Start of Information provided

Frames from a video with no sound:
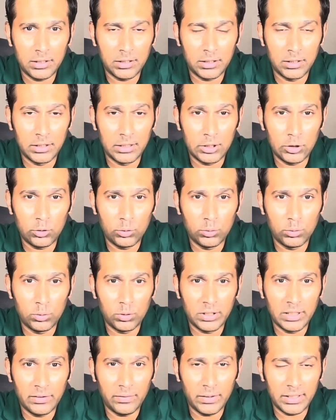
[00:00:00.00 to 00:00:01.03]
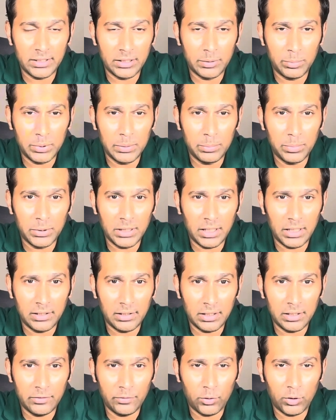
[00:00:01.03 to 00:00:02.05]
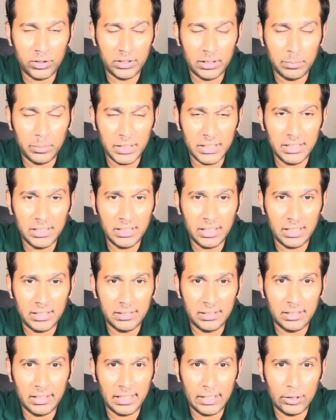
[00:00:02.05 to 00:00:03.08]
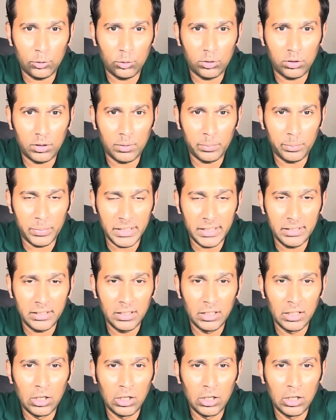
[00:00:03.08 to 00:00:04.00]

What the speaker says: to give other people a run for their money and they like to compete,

End of Information provided
Start of Information provided

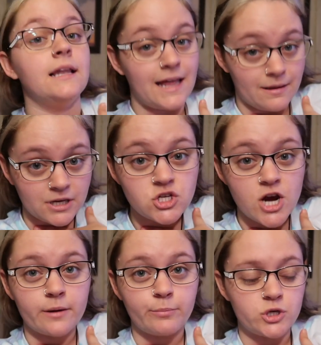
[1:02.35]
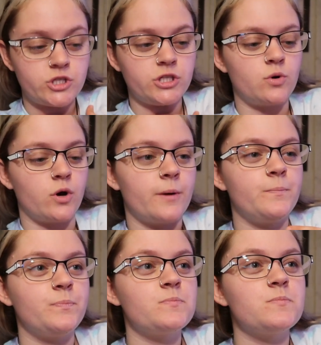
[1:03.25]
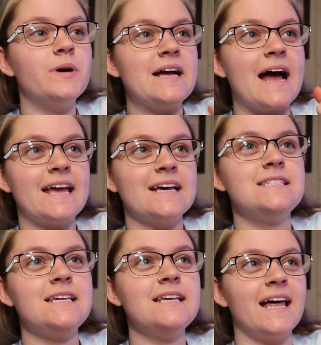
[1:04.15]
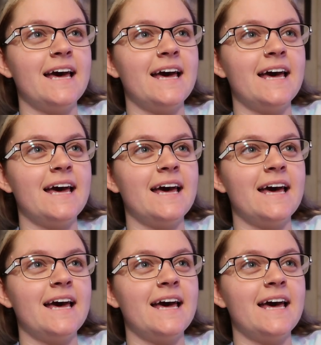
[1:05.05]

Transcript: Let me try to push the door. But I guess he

End of Information provided
Start of Information provided

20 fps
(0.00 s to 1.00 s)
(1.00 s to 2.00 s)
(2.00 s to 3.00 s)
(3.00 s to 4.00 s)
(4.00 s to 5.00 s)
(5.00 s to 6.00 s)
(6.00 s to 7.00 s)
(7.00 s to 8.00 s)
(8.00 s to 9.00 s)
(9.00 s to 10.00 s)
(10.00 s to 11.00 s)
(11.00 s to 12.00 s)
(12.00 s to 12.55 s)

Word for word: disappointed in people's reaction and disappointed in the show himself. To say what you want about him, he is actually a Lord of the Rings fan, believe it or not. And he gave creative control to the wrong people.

End of Information provided

Work to complete ▸
All lines above from the one containing "(1.00 s to 2.00 s)" to the one containing "Word for word: disappointed" must be repeated exactly, both lines included, and no others.

Problem solution ▸
(1.00 s to 2.00 s)
(2.00 s to 3.00 s)
(3.00 s to 4.00 s)
(4.00 s to 5.00 s)
(5.00 s to 6.00 s)
(6.00 s to 7.00 s)
(7.00 s to 8.00 s)
(8.00 s to 9.00 s)
(9.00 s to 10.00 s)
(10.00 s to 11.00 s)
(11.00 s to 12.00 s)
(12.00 s to 12.55 s)

Word for word: disappointed in people's reaction and disappointed in the show himself. To say what you want about him, he is actually a Lord of the Rings fan, believe it or not. And he gave creative control to the wrong people.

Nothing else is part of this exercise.